Use Remote control software: I have a camera which can be operated from a computer remotely via USB. The software provides a histogram and full-size preview and allows me to name the files as I take them, and save them to a network or local disk. The histogram is especially useful as you can be sure you aren't clipping bright areas (overexposure). In most cases it is better to choose an underexposed image because there is still detail to work with. Overexposed areas have no detail to salvage.

Polarizing filters on lens and lights: Most paintings have glare. Polarization removes this but mess with red and yellow saturation.

Shoot RAW: I have a consistent photo setup so every now and again, I manually develop the best basic exposure curve and store it as a preset which I automatically apply to all shots I make in that setup. I can do this because the camera setup and lighting is all consistent and the only variable is the painting being photographed.

Archive the RAW: RAW can be a thought of as a negative. People rarely exhibit negatives

If you cannot work with RAW: take a picture of a photo-neutral white object in the lighting you are working with and then use that photo as the "custom white-point" in your camera. Set the file type to TIFF or uncompressed (not jpeg). (if possible, check your manual for both).

Open a working copy with the curve (mentioned above) applied. Convert to CMYK. Save as lossless TIFF.

Use "select color range" tool to select the grey most neutral (in the painting, not the photo) and closest to around "75% grey value" (dark). The color range set to maximum fuzzyness. This is really the only time the Kodak card is useful. I have access to file drawers full of 4x5 transparencies with cards, and about 0% of the time is sampling or setting a magic point on them effective.

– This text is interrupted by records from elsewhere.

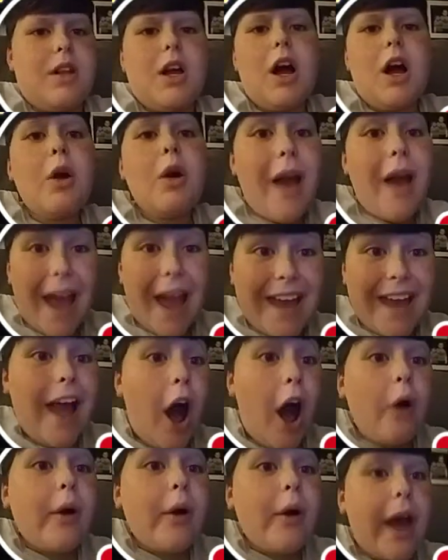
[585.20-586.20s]
Okay,
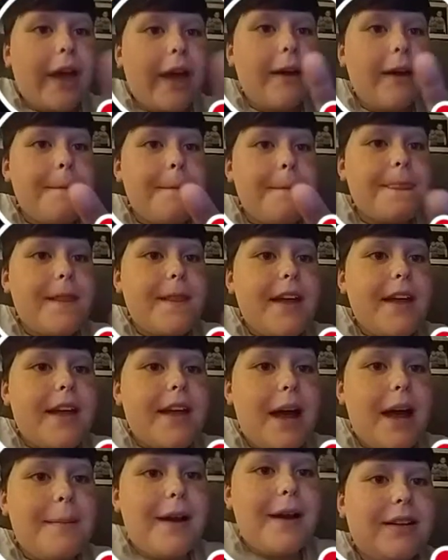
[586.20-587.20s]
okay.
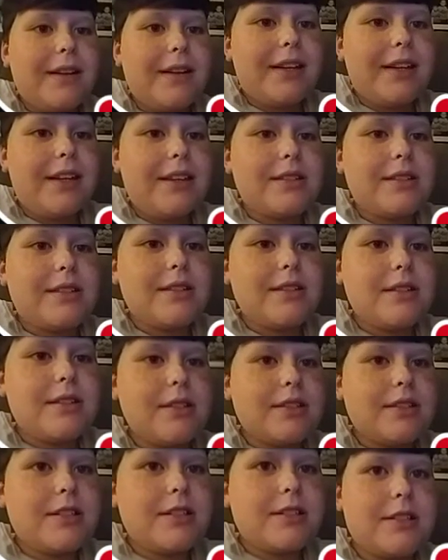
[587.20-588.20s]
How about these?
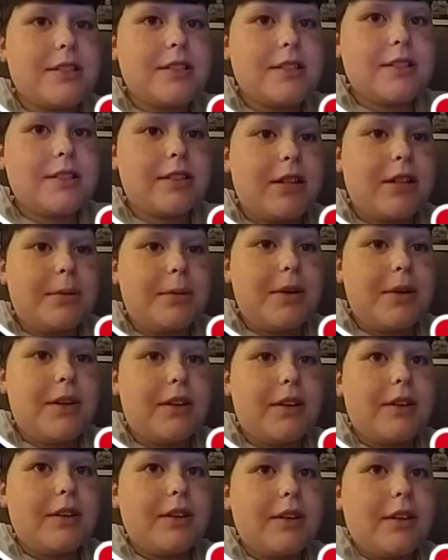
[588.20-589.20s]
Oh, come on.
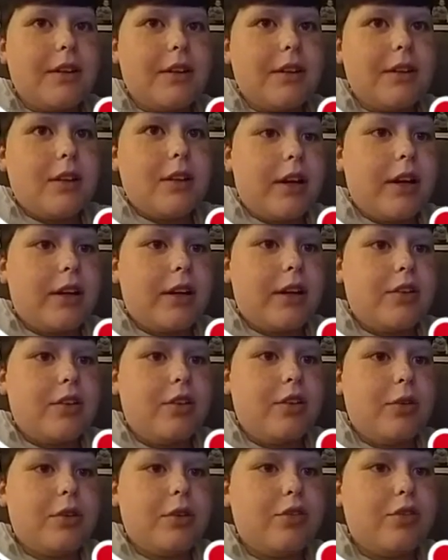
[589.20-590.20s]
I could
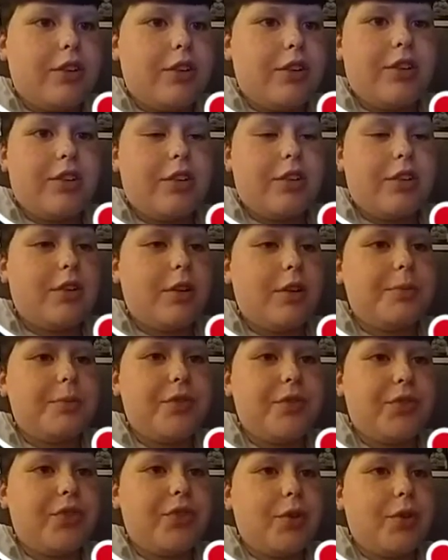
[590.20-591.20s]
do it. The Triceratops
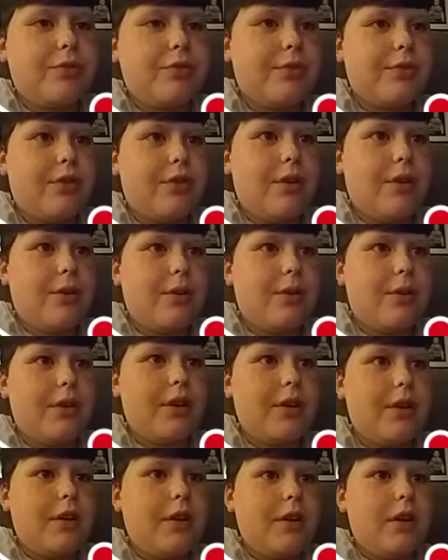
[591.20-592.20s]
is so strong.
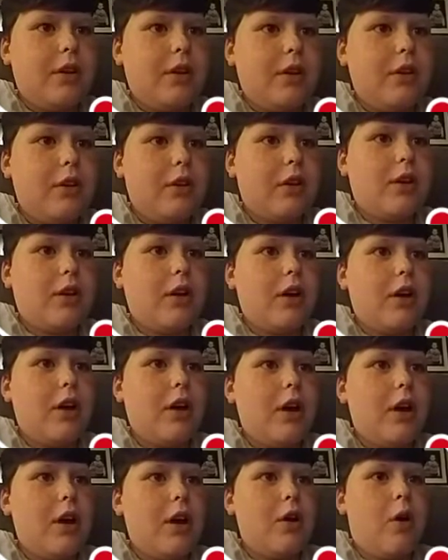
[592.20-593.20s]
Look.
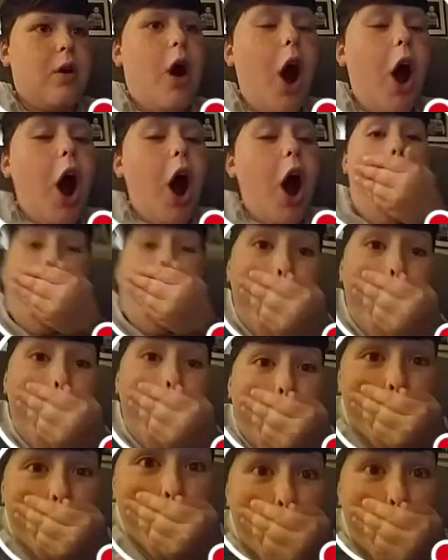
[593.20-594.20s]
Oh.
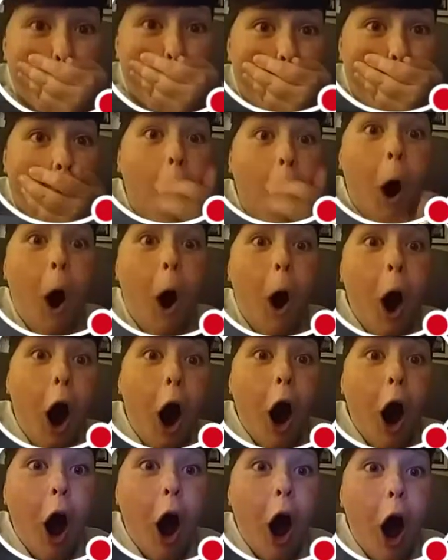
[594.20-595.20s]

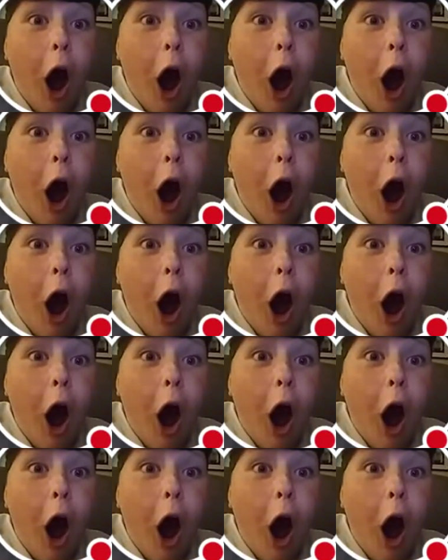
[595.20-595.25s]
Ooh.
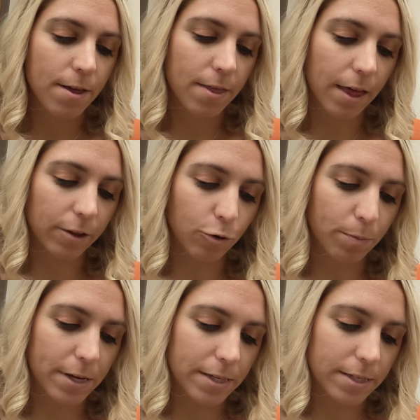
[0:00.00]
that little
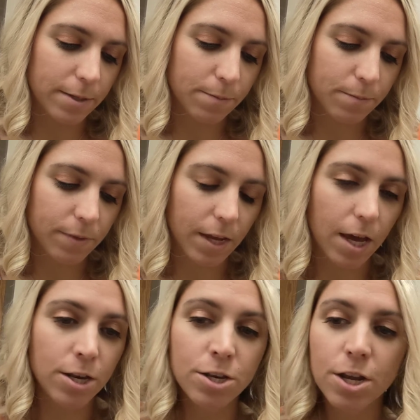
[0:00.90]
piece.
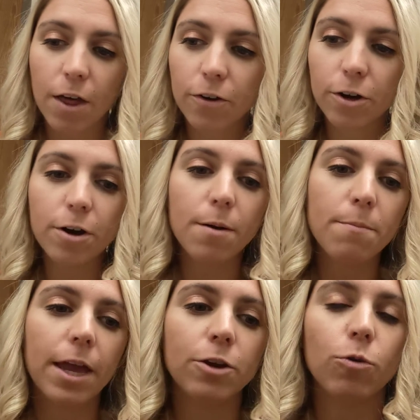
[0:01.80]
Another
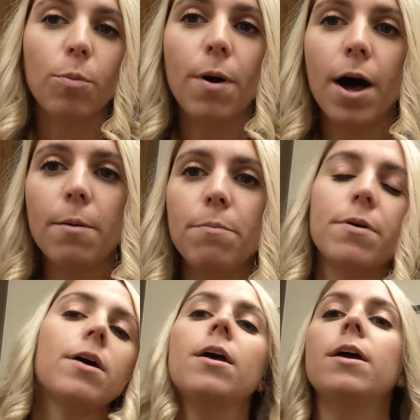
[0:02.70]
manual pump
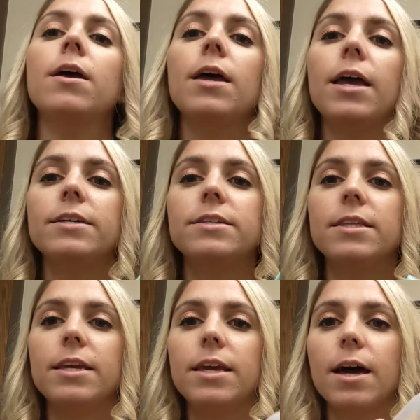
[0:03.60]
is
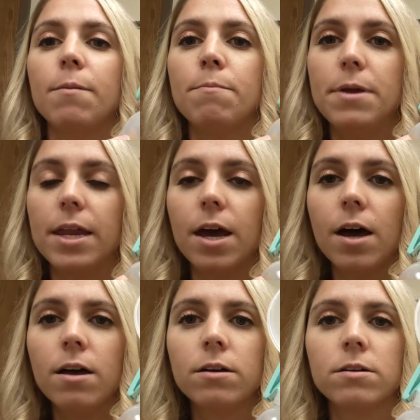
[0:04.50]
the
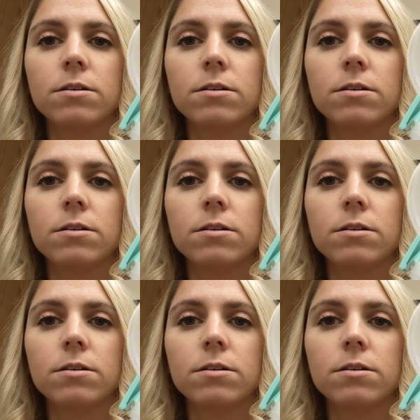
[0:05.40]
Ameda.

While still selected, hide selection marquee so it does not interfere with your perception. If needed, tweak levels.

While still selected, hide selection. Adjustment: Selective Color. Choose "Neutrals", (adjust neutrals ONLY--don't mess with anything else at this time) make minor adjustments. (Note that it if you think "too much yellow," you might want to add cyan and magenta rather than remove yellow.)

If you still think it needs overall adjustment, repeat the previous step but select a light non-white area and adjust "whites" instead of neutrals.

Don't make sharpness adjustments until after color correction.

There are many pigments which simply cannot be seen by a camera. Certain blues will look purple. You will need to select these areas using the same technique above and make specific adjustments on a case-by-case basis.